Drawn back by her words to the room and to himself, Monsieur Sorbonne digested this news. “That’s wonderful,” he said. “That is very wonderful indeed.”
CHAPTER 27
Madame Métier Recovers Herself
Madame Métier was slightly more composed the next morning as she greeted Mademoiselle Objet in the workroom. She had made the bed and tidied her room. She had thrown the calla lilies, whose edges were finally irreparably edged with brown, into the workroom waste can. Trying gamely to ignore the vague strange feeling of loss that hovered around her, she started, uncharacteristically, to tidy up the workroom itself.
She was thinking of Monsieur L’Ange. Perhaps she would never see him again. Perhaps he was only the message that she should have more in her life than her work. In that, surely, if only for a minute, he had been a gift. But she “missed” him. She felt vulnerable, at a loss and askew, like a schoolgirl waiting for a phone call. She straightened some boxes and filed away a few recipes cards, and then she felt a small measure of peace. For a minute, she understood the power of arranging objects as a practice to quiet the mind.
“You look peaceful today, more like yourself,” said Mademoiselle Objet, coming in a few minutes later. “I’m glad, because I’ve arranged for you to be photographed. Amazing!” she said, looking around the workroom, “you’ve tidied things up! You must have known. The photographer will be here any minute.”
Madame Métier was not entirely surprised to discover that the photographer, when he arrived, was Monsieur Sorbonne.
She at first shook his hand, then noticing that he seemed slightly hurt, a consequence, she imagined, of her forced formality, she took his hands into hers and held them both warmly.
From across the room, Mademoiselle Objet looked on. “You already know one another?!” she said, astonished.
“Yes, we do, as a matter of fact,” said Monsieur Sorbonne. Then as if to defend against a possible oncoming explosion, he added, “Worried for you, I came here one night and talked to Madame Métier abou
t some cremes for your hands.”
“I’m so glad,” said Mademoiselle Objet, her voice now light and cheery. “You’re so much alike. Both so calm. Threads from the same peaceful cloth. I always knew that someday you’d meet. I just never knew when it would happen.”
It never ceased to surprise him, the wild array of Mademoiselle Objet’s reactions, the versatility of her moods, how at times she could be so upended, at others so completely accepting.

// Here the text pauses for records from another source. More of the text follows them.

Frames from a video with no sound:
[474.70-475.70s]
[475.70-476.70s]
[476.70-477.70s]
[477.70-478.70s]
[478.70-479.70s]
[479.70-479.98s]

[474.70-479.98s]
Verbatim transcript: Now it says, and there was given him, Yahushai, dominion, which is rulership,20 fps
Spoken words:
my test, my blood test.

But he was happy that she was happy, and thus relieved, he set up his camera on a tripod, and situating Madame Métier across from him in the light, he instructed her how to look this way and that way, and how to situate her hands in a variety of ways.

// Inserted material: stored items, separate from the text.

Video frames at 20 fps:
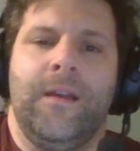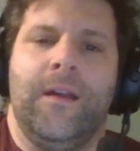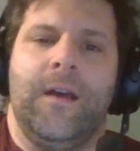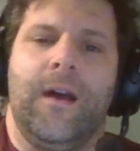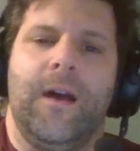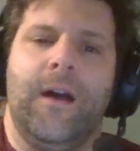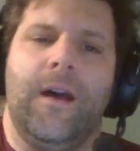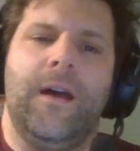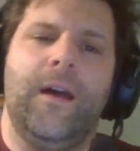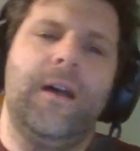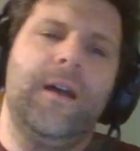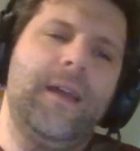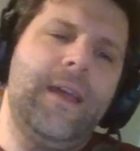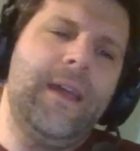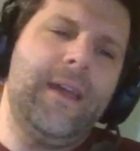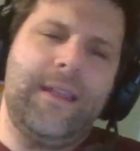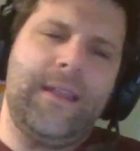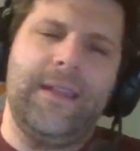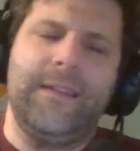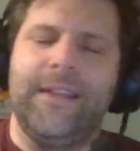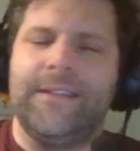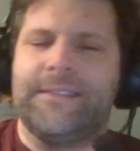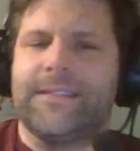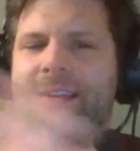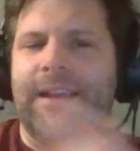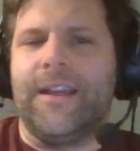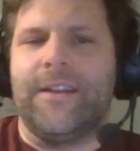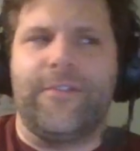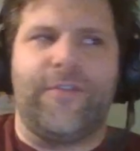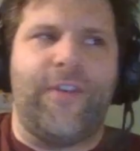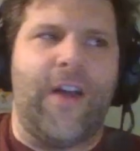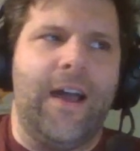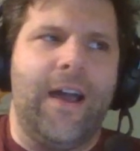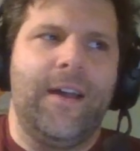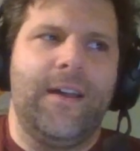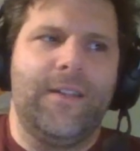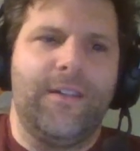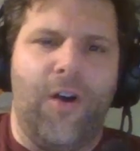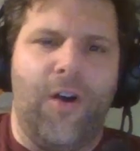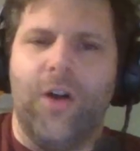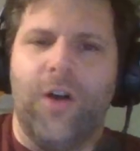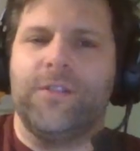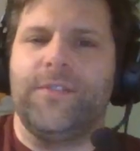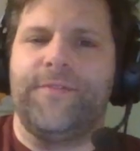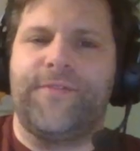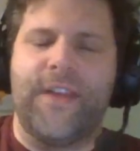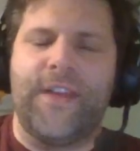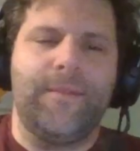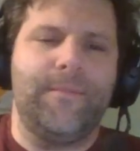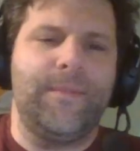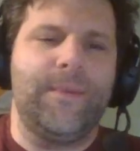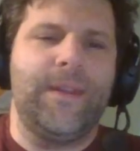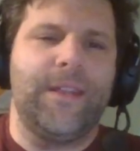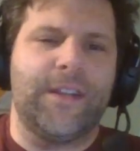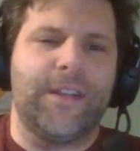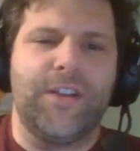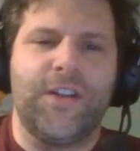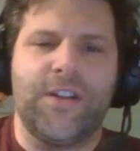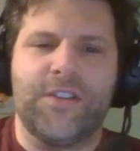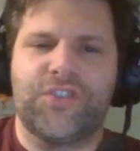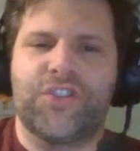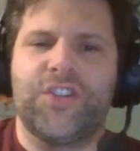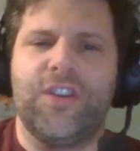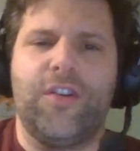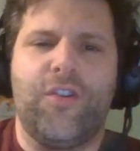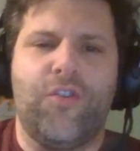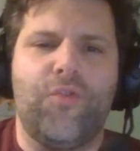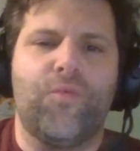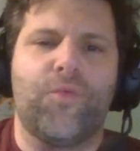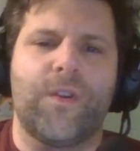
And that's kind of all of them in a nutshell.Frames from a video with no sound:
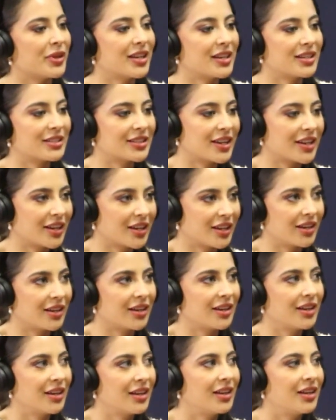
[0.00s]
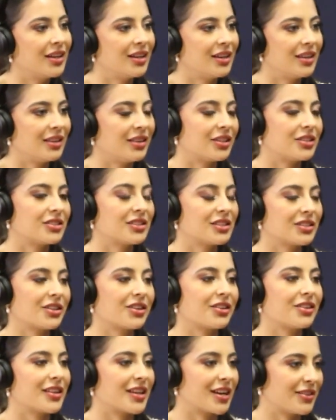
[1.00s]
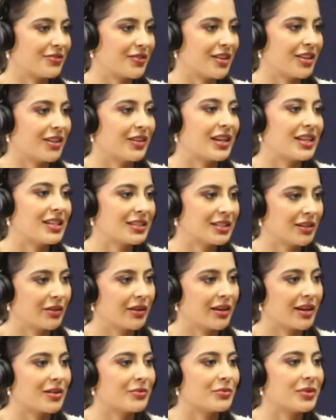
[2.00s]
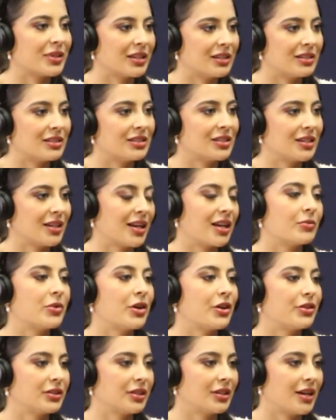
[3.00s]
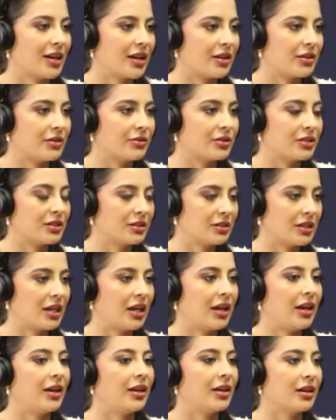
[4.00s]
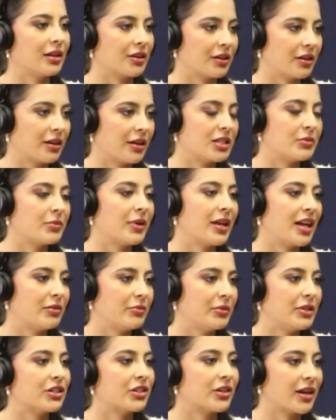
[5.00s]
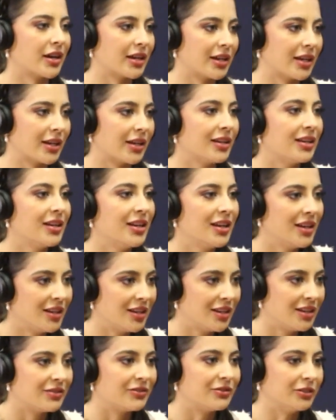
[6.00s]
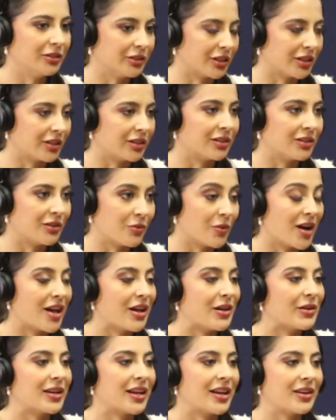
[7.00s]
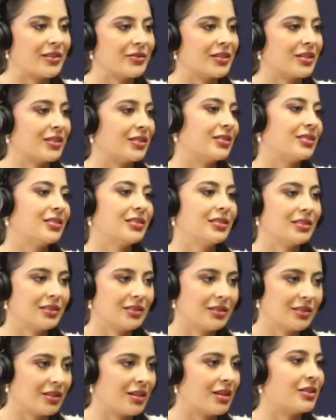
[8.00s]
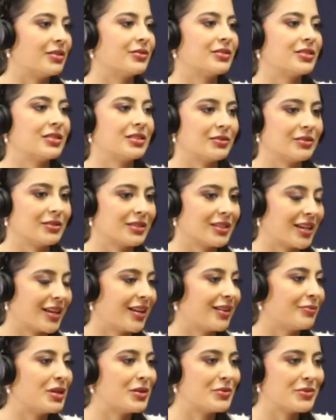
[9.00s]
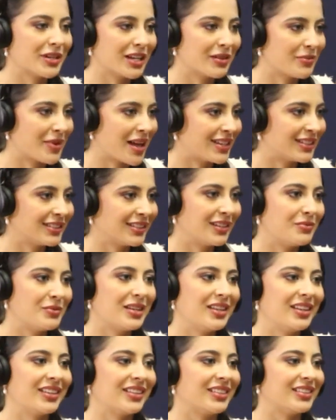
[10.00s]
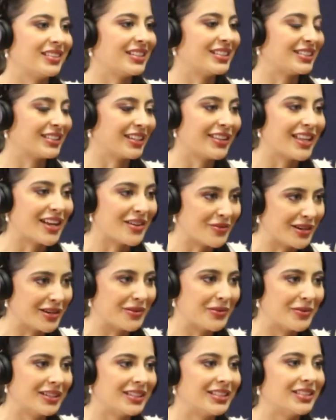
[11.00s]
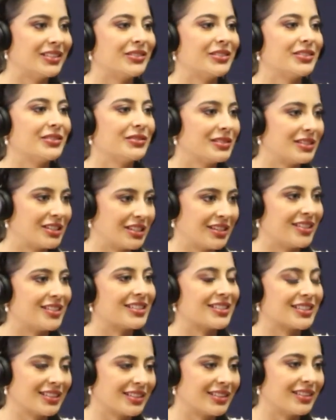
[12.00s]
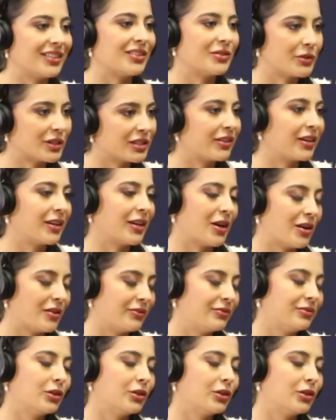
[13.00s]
because there's this girl that I follow on Instagram, and she had posted how she and her husband had been trying for a while now, and she was like, people keep asking me, and it's not that we don't want to. She just was very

“That’s perfect,” he said, crawling out for a moment from behind the large View Camera box and removing a fleck of lint from her blouse. He was excited. These photographs, even more than the ones he had taken yesterday, would be wonderful, he could tell. This woman was so unusual, and she was dressed today like a spirit, in a white voile shirt with a soft wide collar that wrapped around her neck like a cloud.

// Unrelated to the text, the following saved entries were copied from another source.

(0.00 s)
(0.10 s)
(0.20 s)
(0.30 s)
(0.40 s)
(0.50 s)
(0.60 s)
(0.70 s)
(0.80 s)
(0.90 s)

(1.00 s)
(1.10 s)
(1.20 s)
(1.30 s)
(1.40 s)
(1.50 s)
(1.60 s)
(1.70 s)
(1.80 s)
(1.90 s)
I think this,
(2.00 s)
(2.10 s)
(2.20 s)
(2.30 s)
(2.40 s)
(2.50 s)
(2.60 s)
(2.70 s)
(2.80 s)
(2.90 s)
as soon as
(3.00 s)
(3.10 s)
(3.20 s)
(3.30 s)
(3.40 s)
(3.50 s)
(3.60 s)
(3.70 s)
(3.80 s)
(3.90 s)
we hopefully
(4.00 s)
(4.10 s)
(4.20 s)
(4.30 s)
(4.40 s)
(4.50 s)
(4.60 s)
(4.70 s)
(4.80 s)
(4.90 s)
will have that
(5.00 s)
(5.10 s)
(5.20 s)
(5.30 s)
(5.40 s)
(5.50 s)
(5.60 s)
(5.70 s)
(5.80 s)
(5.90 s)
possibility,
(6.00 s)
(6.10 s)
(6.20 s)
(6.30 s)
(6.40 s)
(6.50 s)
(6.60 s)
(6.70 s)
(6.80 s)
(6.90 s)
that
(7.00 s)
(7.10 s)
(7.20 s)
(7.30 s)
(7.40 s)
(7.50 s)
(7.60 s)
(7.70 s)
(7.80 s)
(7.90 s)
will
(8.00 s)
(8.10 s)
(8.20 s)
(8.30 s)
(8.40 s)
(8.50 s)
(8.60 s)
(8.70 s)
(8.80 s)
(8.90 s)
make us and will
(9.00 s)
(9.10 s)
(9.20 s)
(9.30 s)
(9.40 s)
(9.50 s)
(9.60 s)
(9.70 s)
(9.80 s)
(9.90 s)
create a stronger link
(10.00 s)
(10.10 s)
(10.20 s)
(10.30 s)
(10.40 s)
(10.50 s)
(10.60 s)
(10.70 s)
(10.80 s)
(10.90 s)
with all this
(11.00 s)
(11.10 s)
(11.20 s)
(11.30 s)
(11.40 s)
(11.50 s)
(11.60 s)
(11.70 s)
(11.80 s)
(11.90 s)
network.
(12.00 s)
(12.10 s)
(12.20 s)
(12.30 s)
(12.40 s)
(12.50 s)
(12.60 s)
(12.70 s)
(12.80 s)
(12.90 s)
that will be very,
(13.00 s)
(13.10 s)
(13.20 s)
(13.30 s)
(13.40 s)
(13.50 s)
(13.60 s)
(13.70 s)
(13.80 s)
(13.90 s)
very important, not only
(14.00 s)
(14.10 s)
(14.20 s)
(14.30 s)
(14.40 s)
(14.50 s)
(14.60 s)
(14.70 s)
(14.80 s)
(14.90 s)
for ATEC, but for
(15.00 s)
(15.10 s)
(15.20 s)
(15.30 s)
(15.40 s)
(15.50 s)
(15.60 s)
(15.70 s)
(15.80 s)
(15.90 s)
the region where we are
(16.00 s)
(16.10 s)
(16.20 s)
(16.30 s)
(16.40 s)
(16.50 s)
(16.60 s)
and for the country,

“Smile,” he said, and she smiled. “Don’t smile,” he said, and she held her face in repose. He arranged and arranged her in various positions, snapping and happily snapping. She was a worthy subject, an elegant human being; but there was something else, too, about taking her picture—what was it? He didn’t quite know, but he felt, as he stood and talked and walked about, arranging her in pose after pose, as if ever so slightly within him all his molecules had changed. He felt suddenly gifted, as if almost without effort he could do his work, as if simply by being in her presence he could capture the perfect image. He felt light, almost beautiful himself, as if without thinking or trying, without metering the light or measuring the distance, the essence of her self would give itself to him.